> [Data to use]
--- START ---
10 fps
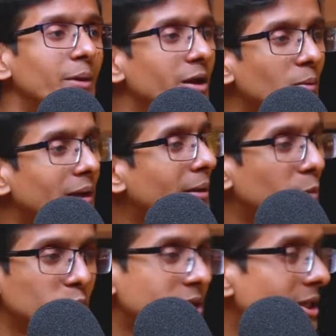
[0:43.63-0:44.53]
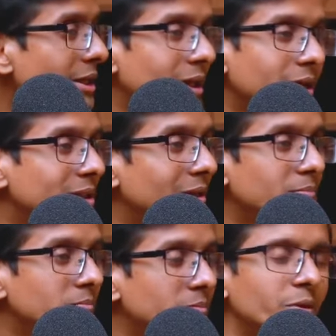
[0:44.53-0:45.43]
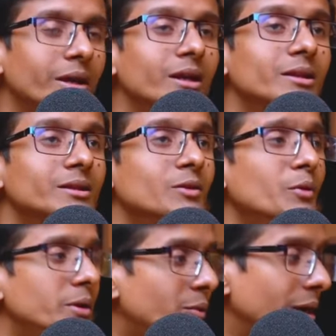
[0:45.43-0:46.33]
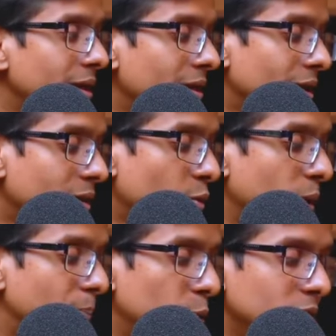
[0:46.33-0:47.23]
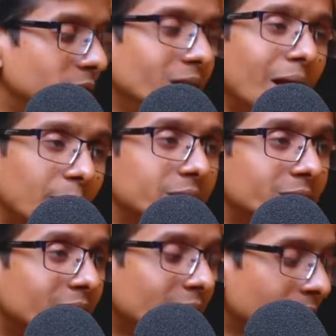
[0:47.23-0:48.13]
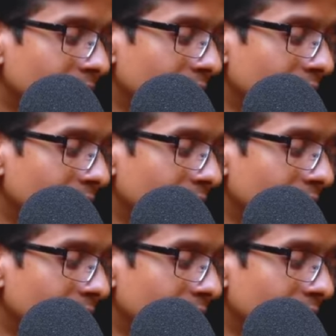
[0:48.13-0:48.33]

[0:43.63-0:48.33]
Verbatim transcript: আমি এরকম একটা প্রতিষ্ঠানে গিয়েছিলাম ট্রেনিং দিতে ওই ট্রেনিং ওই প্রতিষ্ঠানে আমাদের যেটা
--- END ---
--- START ---
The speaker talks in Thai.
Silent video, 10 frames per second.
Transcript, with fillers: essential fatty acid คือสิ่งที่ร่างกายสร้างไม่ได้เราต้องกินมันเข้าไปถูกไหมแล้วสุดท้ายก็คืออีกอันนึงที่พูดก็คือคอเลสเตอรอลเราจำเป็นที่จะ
--- END ---
--- START ---
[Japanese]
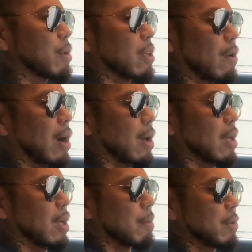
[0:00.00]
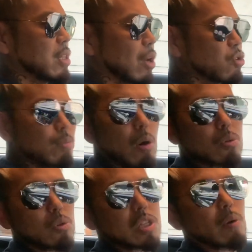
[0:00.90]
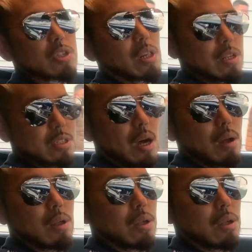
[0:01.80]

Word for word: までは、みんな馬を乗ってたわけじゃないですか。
--- END ---
> [Your task] Go back to the listing above and reproduce, exactly, the stretch from the line bearing "[0:46.33-0:47.23]" through the line bearing "Verbatim transcript: আমি", without its pictures.

> [Response box]
[0:46.33-0:47.23]
[0:47.23-0:48.13]
[0:48.13-0:48.33]

[0:43.63-0:48.33]
Verbatim transcript: আমি এরকম একটা প্রতিষ্ঠানে গিয়েছিলাম ট্রেনিং দিতে ওই ট্রেনিং ওই প্রতিষ্ঠানে আমাদের যেটা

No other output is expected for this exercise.